When Orna Willis looks at the skeins of embroidery floss hanging from the wall in her home studio, it's not just a visual treat.
"Color has such a strong effect on me," Willis said, "that it gets mixed up in my senses until I don't know if I'm seeing it or hearing it or tasting it."
For Willis, an artist who creates intricate designs for her online fiber, fabric, and metal gallery and store, the pegboard is like grapes to a winemaker. "All I need to do is turn around and look at it, and it gets my creative juices flowing," she says.

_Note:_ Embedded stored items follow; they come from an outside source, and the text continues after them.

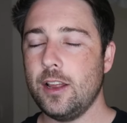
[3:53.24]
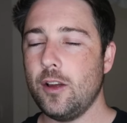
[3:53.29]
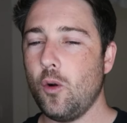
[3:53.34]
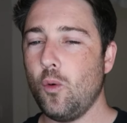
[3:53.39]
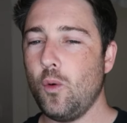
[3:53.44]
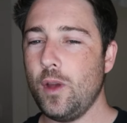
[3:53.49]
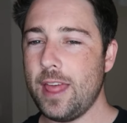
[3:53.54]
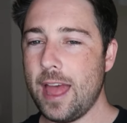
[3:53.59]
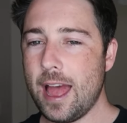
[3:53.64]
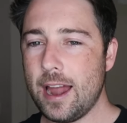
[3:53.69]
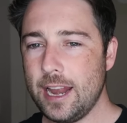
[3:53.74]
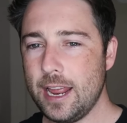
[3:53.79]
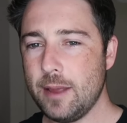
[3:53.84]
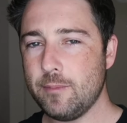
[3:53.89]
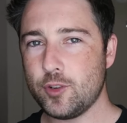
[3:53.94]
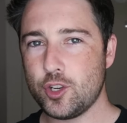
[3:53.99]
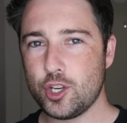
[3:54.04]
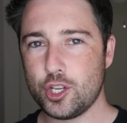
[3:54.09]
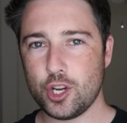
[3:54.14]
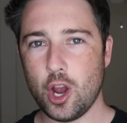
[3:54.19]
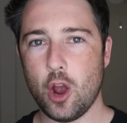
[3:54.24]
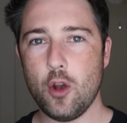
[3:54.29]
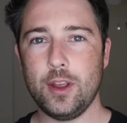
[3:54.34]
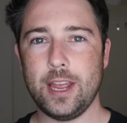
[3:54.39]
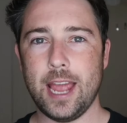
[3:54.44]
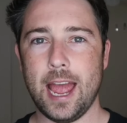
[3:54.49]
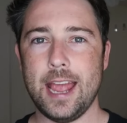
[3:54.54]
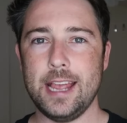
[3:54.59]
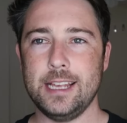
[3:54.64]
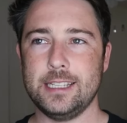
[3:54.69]
without him
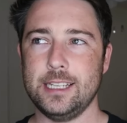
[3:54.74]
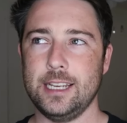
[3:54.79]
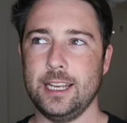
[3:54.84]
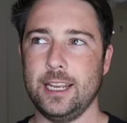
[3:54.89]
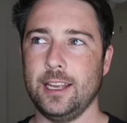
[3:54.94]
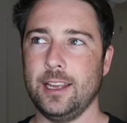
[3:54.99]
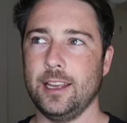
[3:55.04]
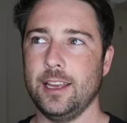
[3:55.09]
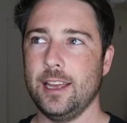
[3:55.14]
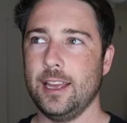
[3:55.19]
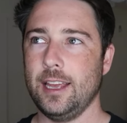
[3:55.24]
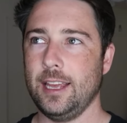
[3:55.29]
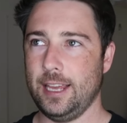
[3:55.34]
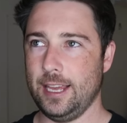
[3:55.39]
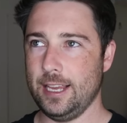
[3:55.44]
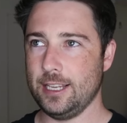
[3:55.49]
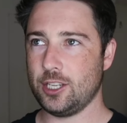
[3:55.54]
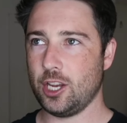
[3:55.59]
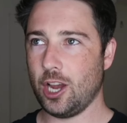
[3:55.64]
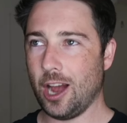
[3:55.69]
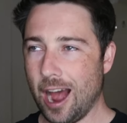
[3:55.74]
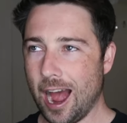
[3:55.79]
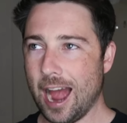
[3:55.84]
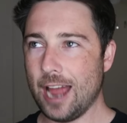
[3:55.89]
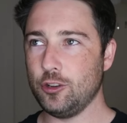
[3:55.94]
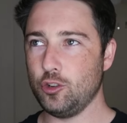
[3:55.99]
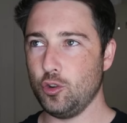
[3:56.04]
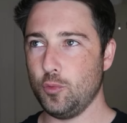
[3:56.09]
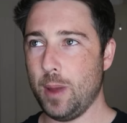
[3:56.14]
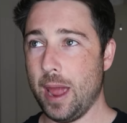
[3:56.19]
showcasing his
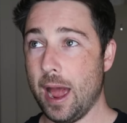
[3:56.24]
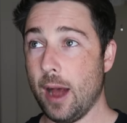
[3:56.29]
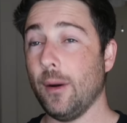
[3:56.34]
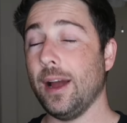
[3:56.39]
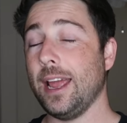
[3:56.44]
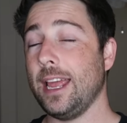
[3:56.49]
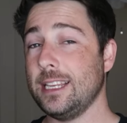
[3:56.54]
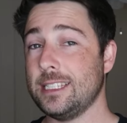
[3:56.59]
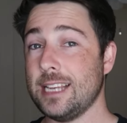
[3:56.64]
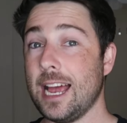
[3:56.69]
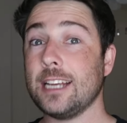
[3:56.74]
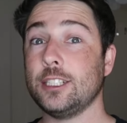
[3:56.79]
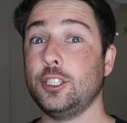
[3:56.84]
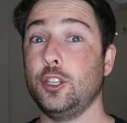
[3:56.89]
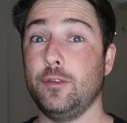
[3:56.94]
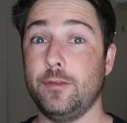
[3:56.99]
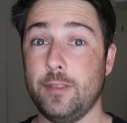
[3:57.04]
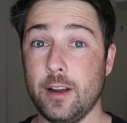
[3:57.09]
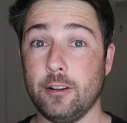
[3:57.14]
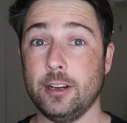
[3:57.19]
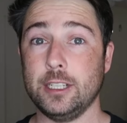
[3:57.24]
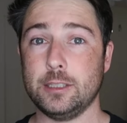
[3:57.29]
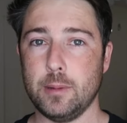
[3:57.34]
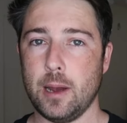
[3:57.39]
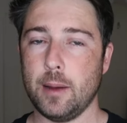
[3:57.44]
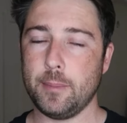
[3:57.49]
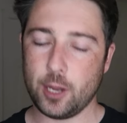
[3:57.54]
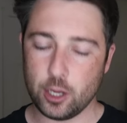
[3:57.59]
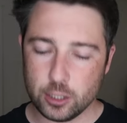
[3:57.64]
Kaiju power, he's actually very smart.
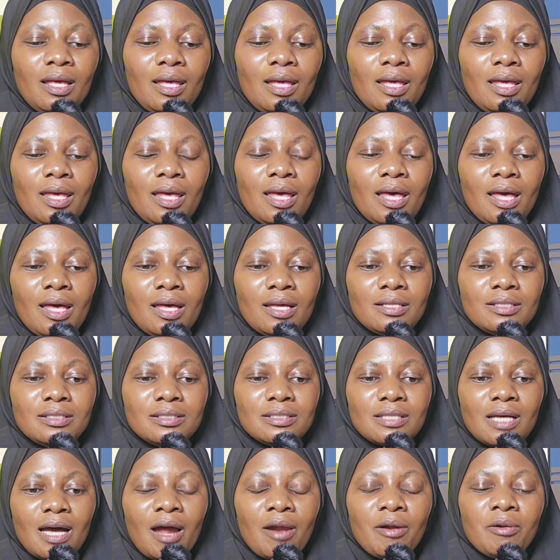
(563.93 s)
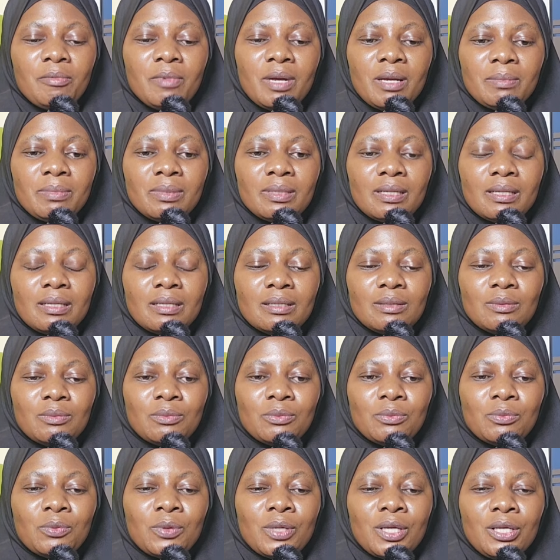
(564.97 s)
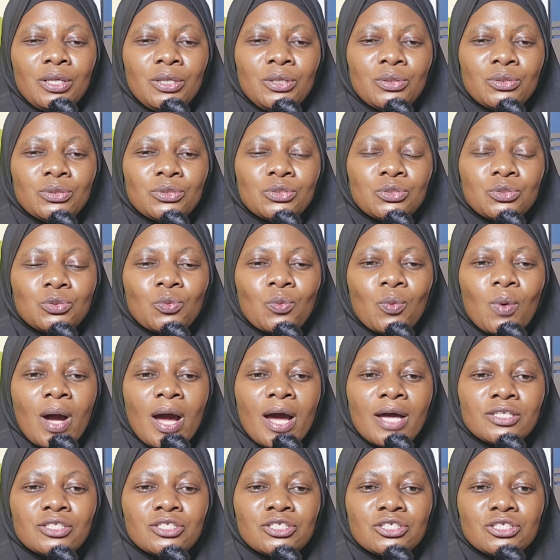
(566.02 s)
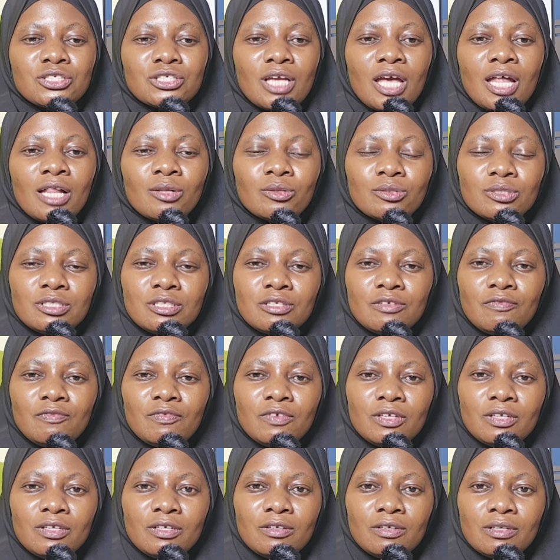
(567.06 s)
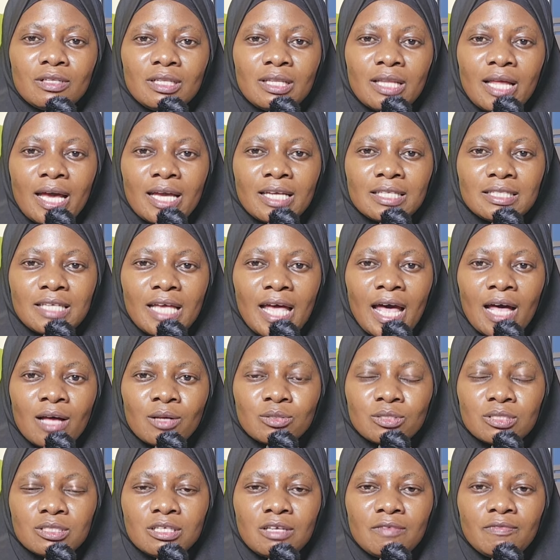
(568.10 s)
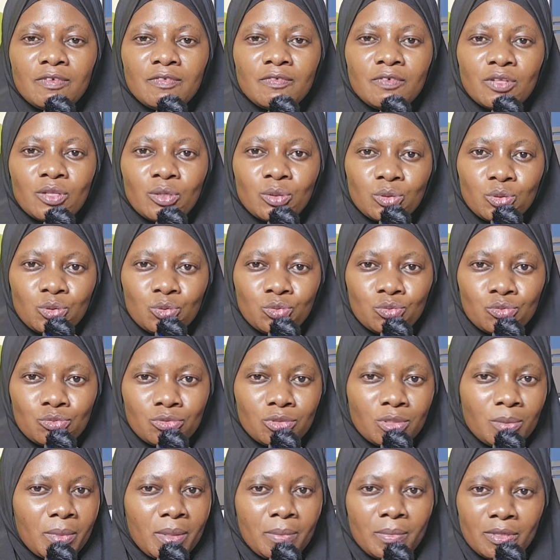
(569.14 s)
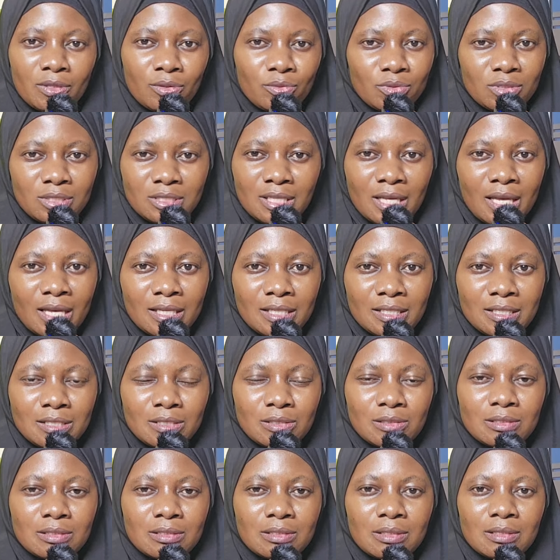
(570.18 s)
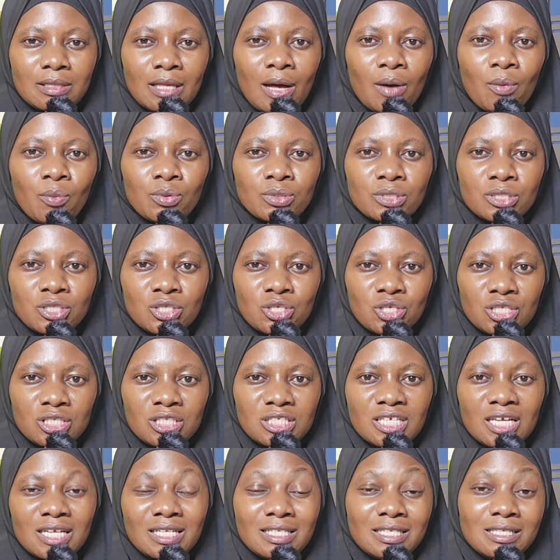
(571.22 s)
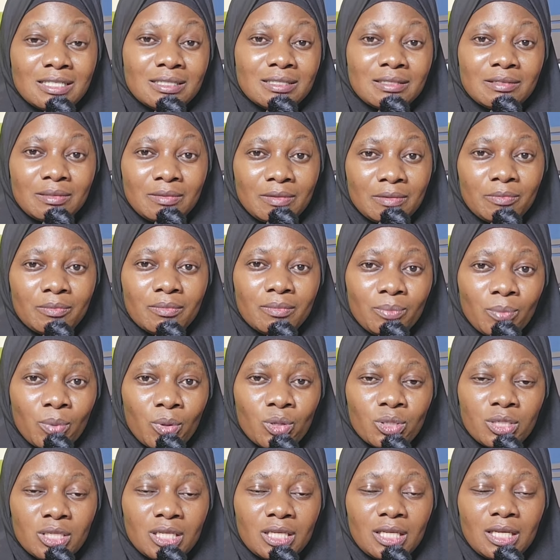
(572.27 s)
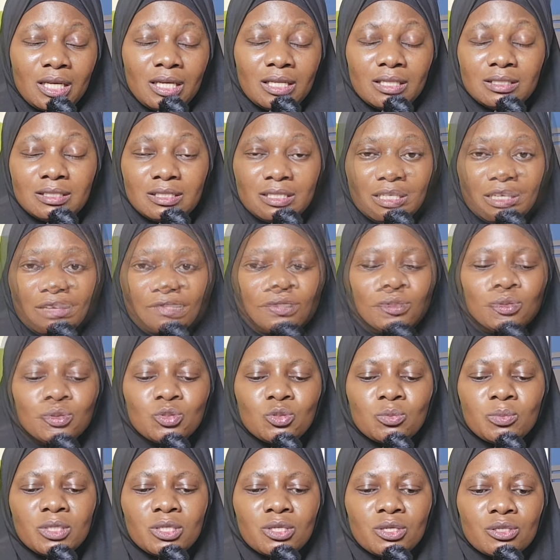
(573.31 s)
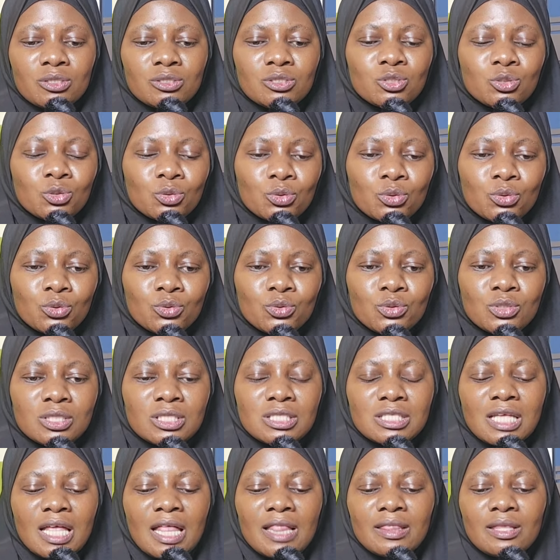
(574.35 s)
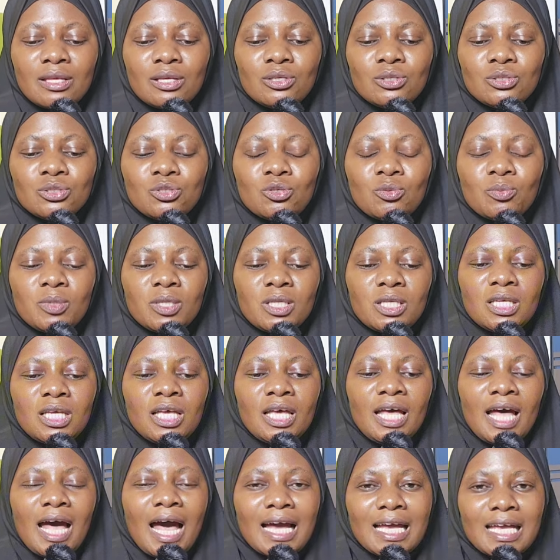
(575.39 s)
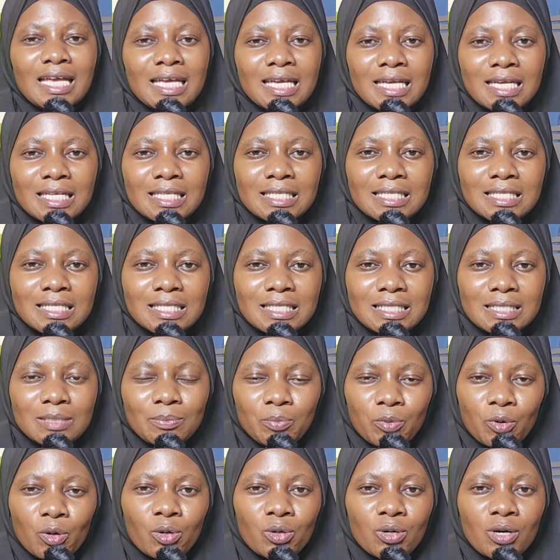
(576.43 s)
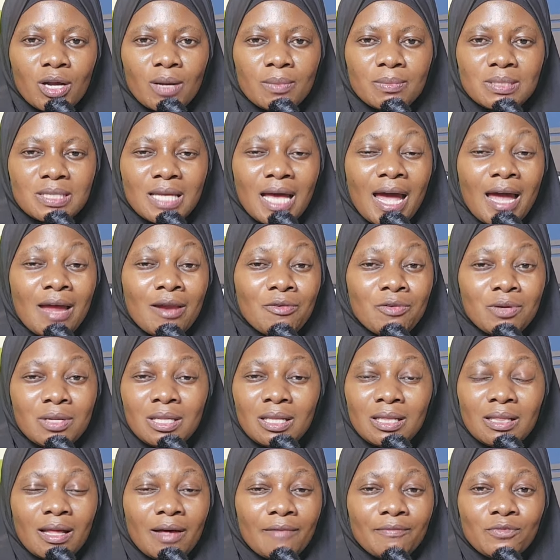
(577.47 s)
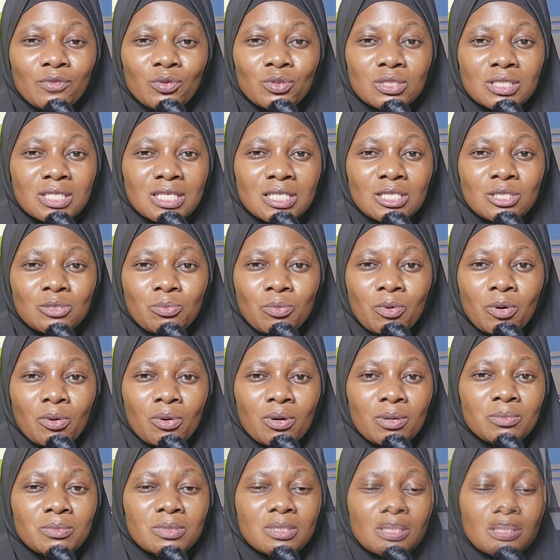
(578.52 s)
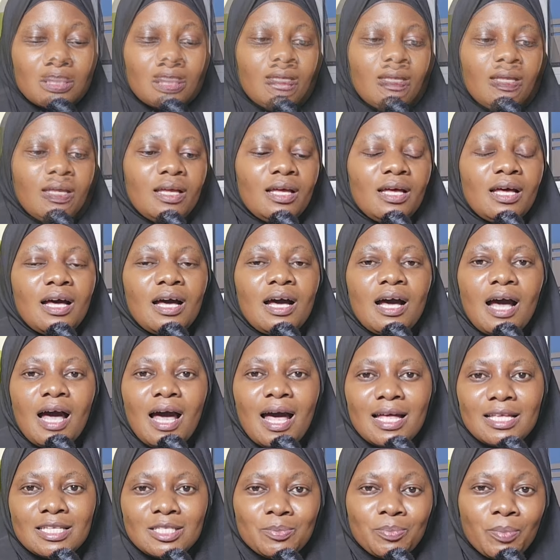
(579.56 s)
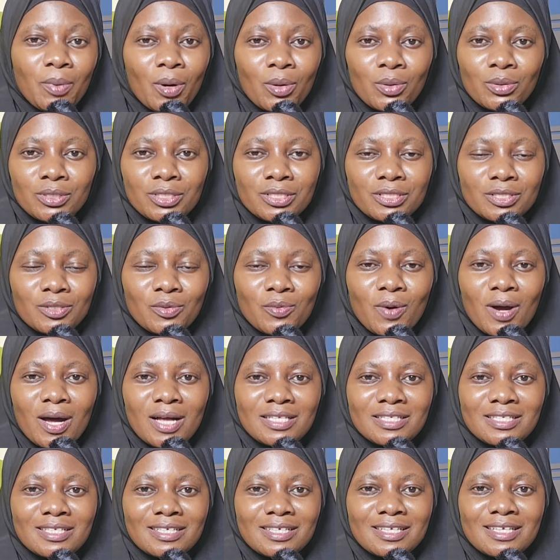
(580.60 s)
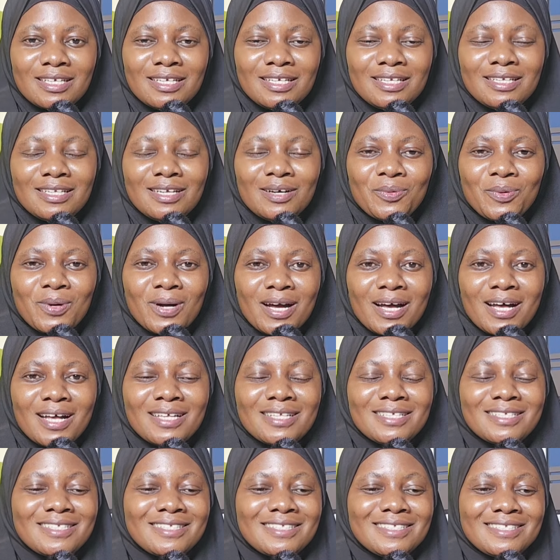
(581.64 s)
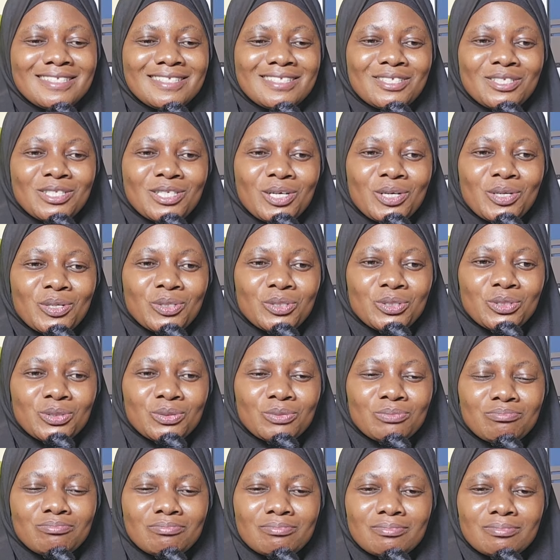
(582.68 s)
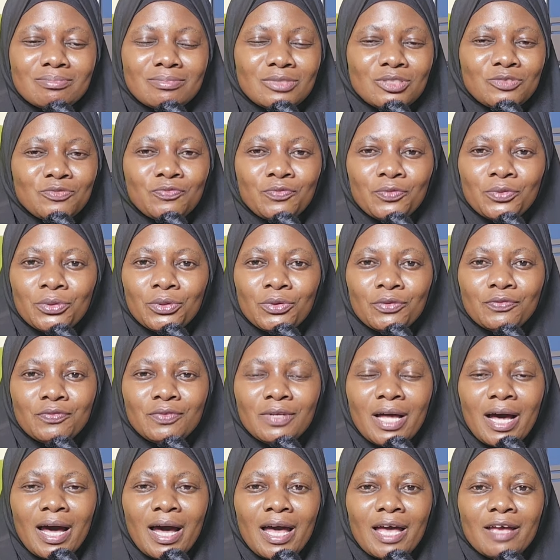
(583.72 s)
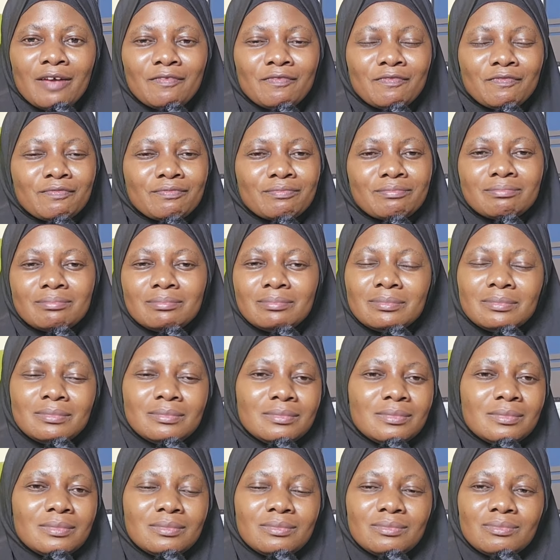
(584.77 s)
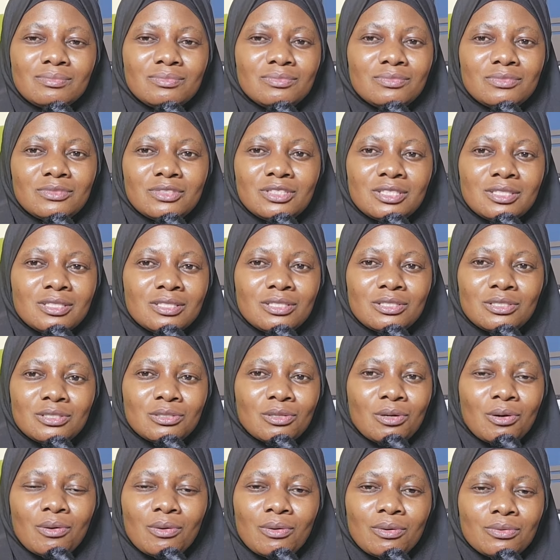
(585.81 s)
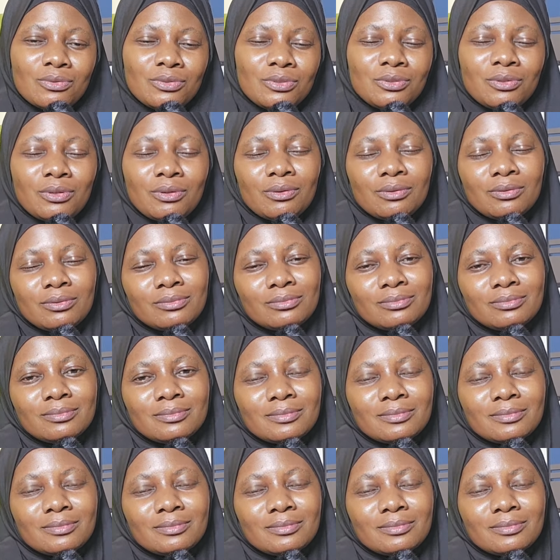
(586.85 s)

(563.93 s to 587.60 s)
And I remember we used to watch LTV, Lighthouse TV, for those who remember those days. That was a Christian born again TV. There used to be cartoons and there used to be kids programs. I really loved those kids programs a lot. As bold as I was a kid, I was so full of life, just so, a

So when Willis and her husband, Reid, both 53, moved with their 9-year-old daughter, Nina, from a McMansion in Ann Arbor, Mich., to a loft in Northern Liberties six years ago, color became her muse for the 2,950-square-foot blank canvas.
Today, the house is awash in artwork, much of it by Willis' 30-year-old daughter, Shiri Wolf, mixed with a few highlights by other artists including Andy Warhol and Piero Fornasetti. The main living room evokes warmth as well as space, with vignettes throughout: groupings of Scandinavian glassware, or large, prolifically growing terrariums. Willis' favorite design elements are those created of objects that she and her husband have accumulated in their travels to South Africa, Italy, Spain, Cambodia, and Israel, where Willis grew up. But nothing dictates the character of the rooms so much as the color.